* TASK OBJECTIVE *
Give back each line of the data exactly as it reads, minus the pictures.

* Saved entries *
────────────────────────────────────────

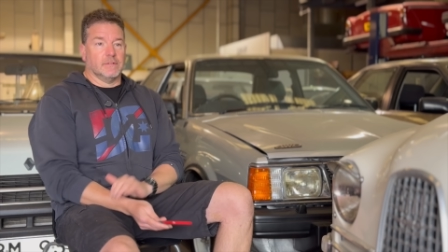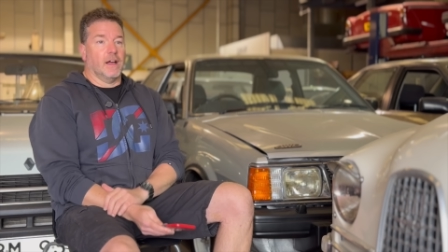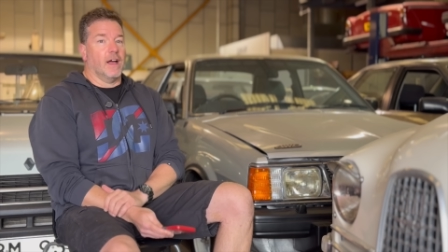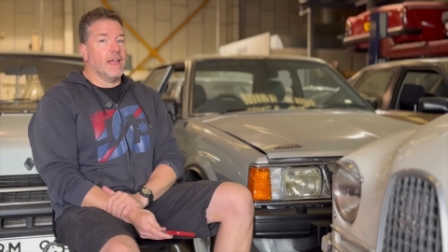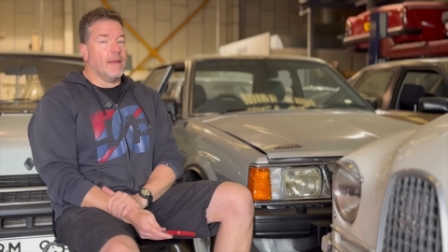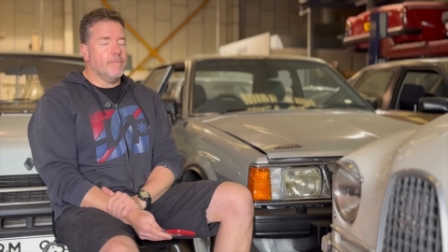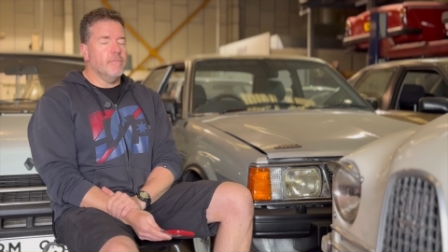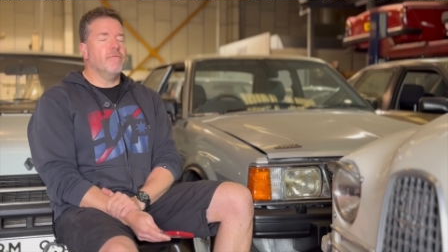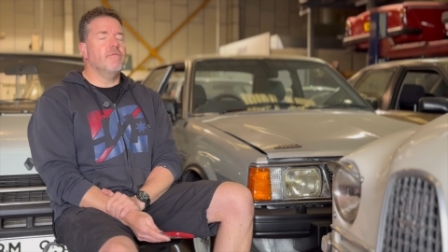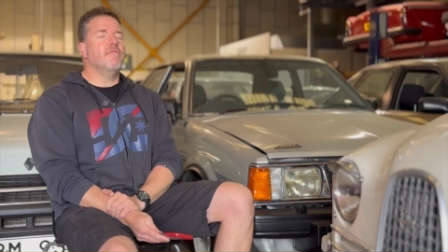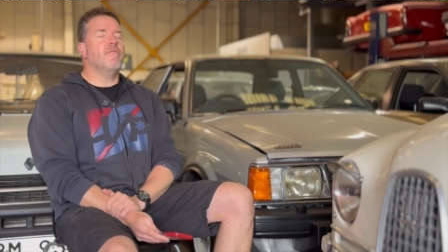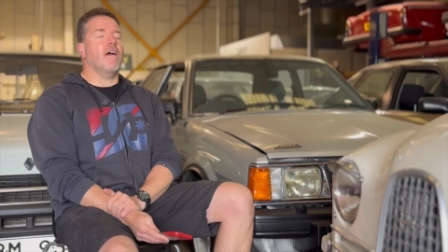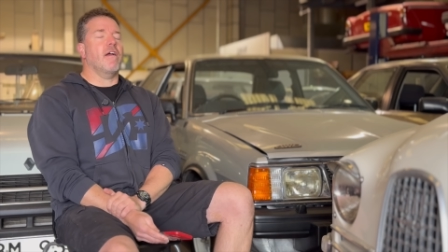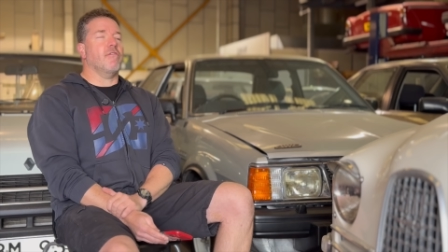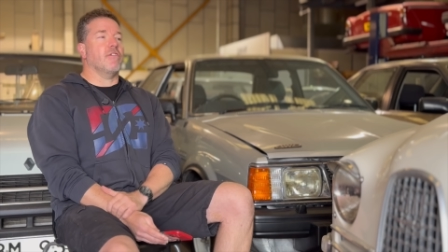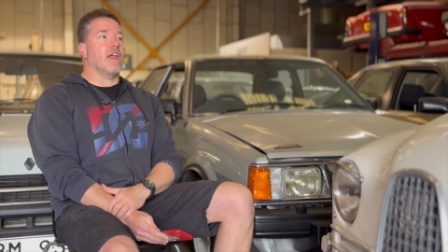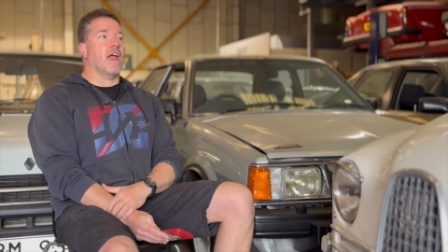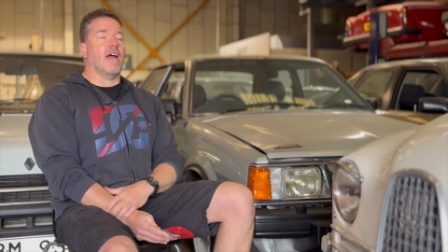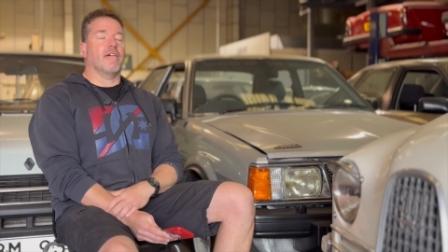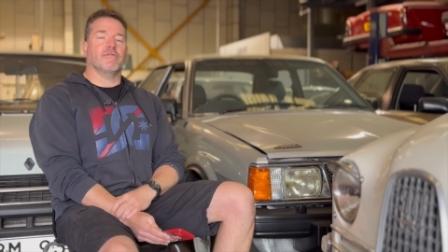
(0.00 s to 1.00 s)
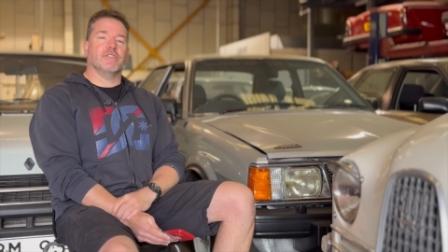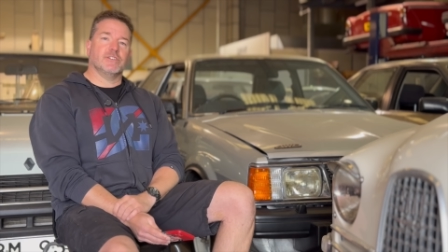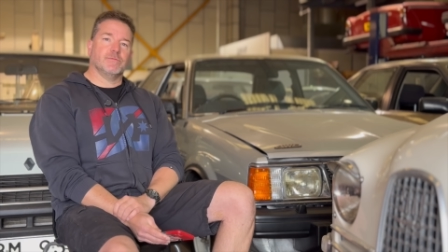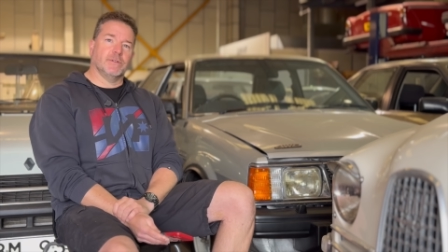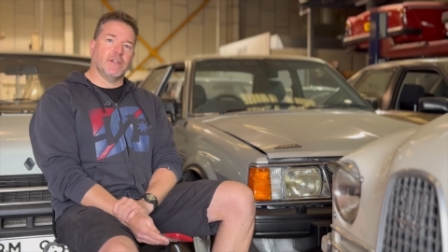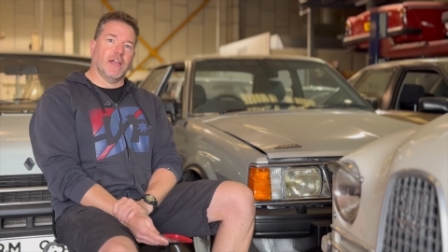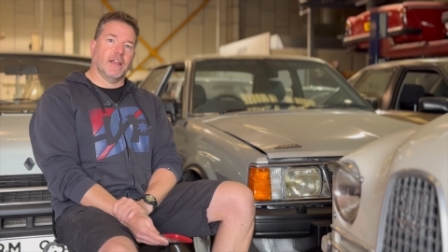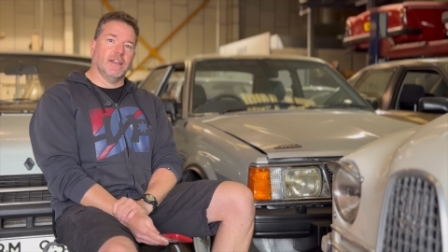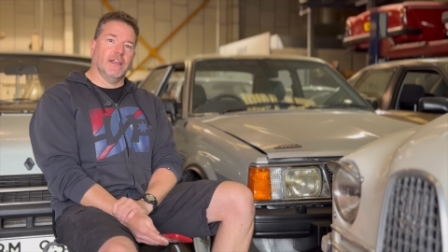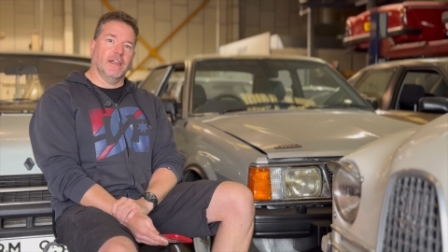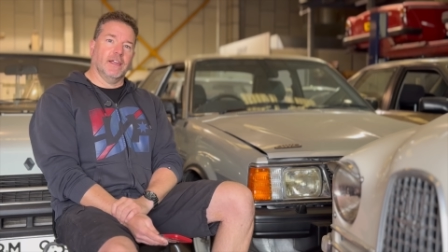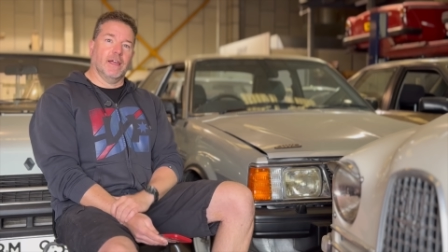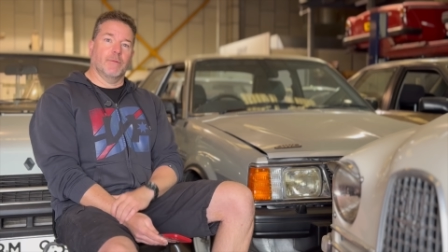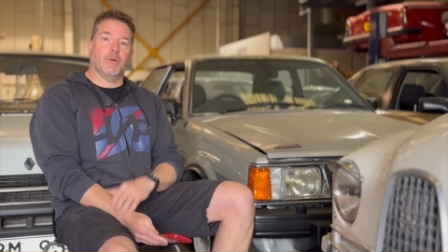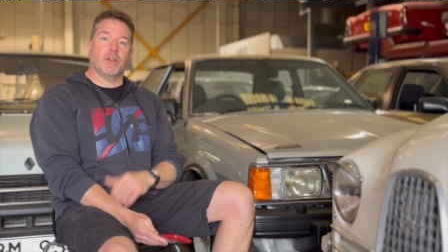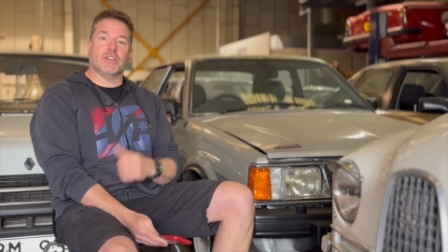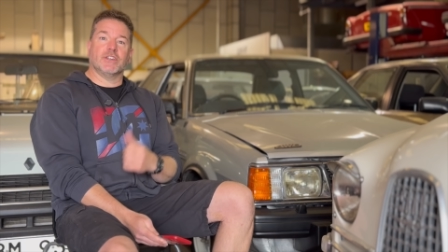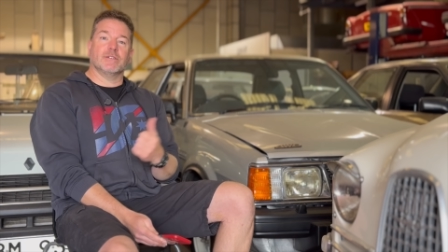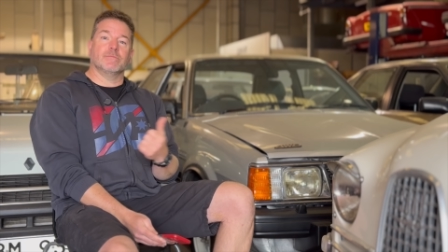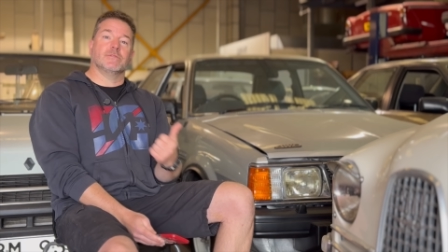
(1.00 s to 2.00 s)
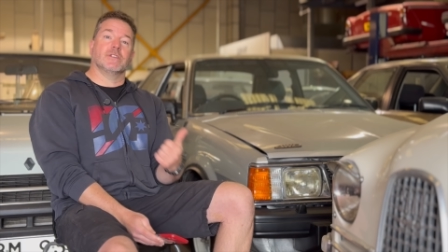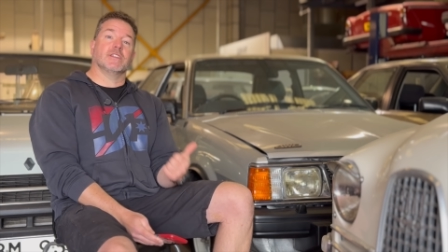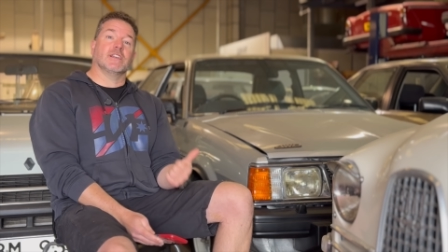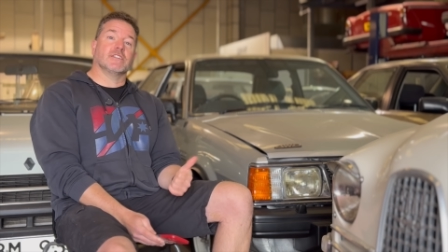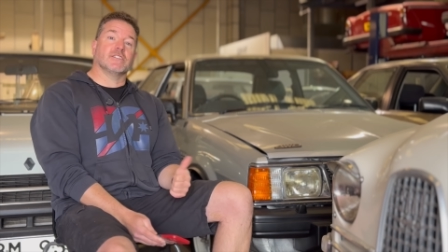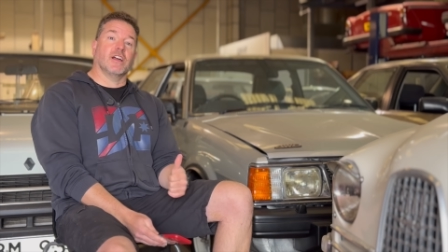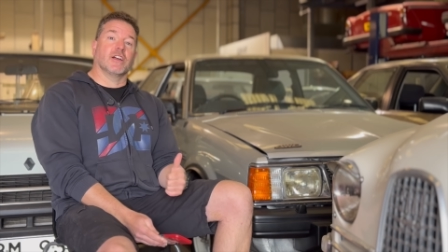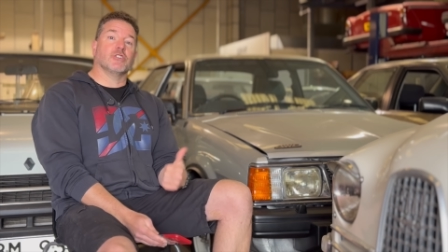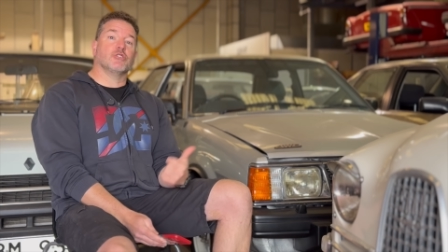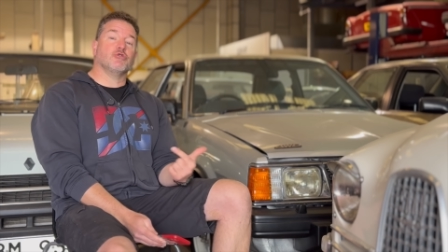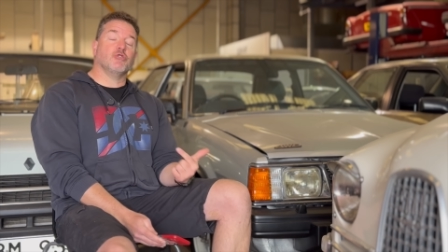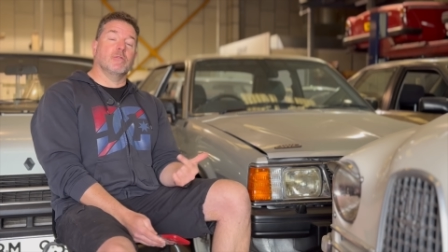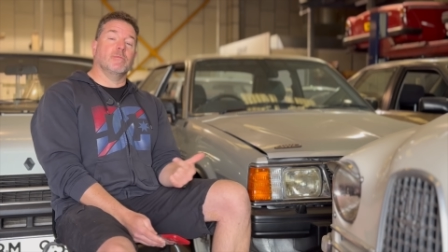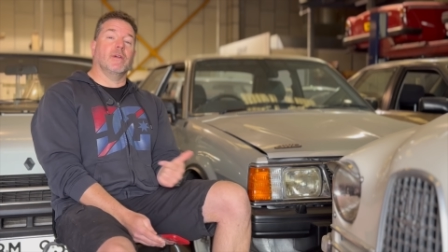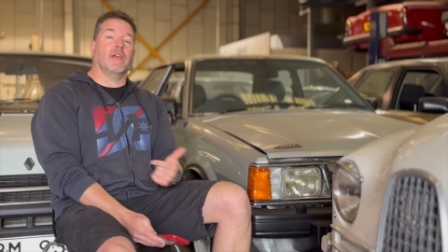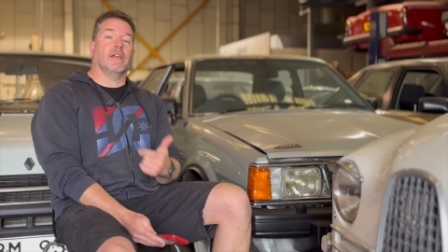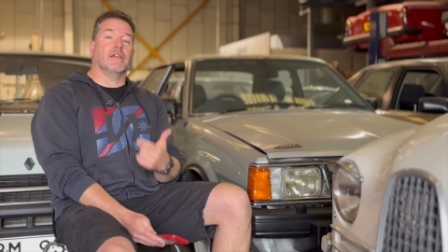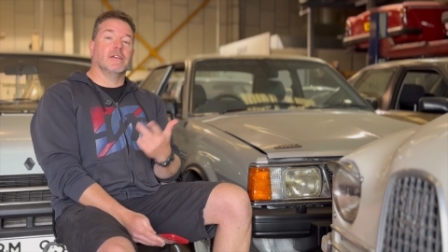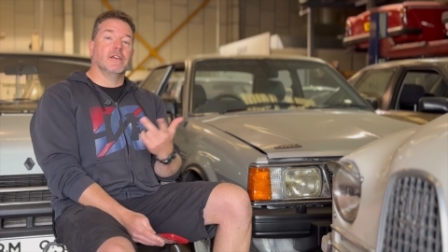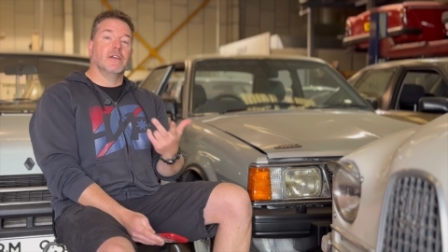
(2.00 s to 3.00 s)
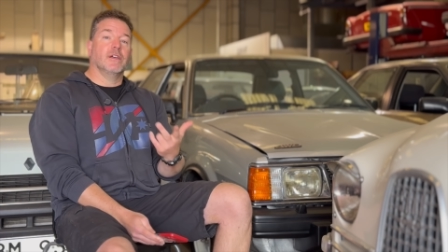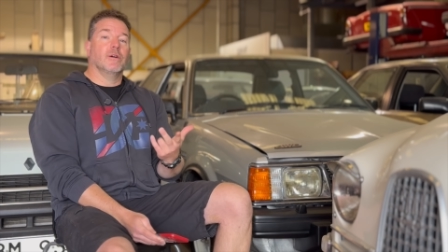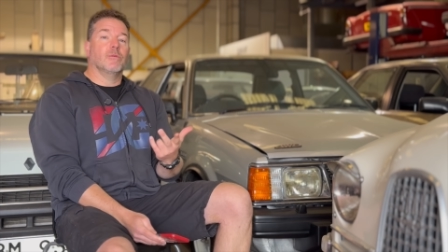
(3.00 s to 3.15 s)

I am very average mechanic. And when it comes to things like trimming,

────────────────────────────────────────

* RESULT OF THIS TASK *
(0.00 s to 1.00 s)
(1.00 s to 2.00 s)
(2.00 s to 3.00 s)
(3.00 s to 3.15 s)

I am very average mechanic. And when it comes to things like trimming,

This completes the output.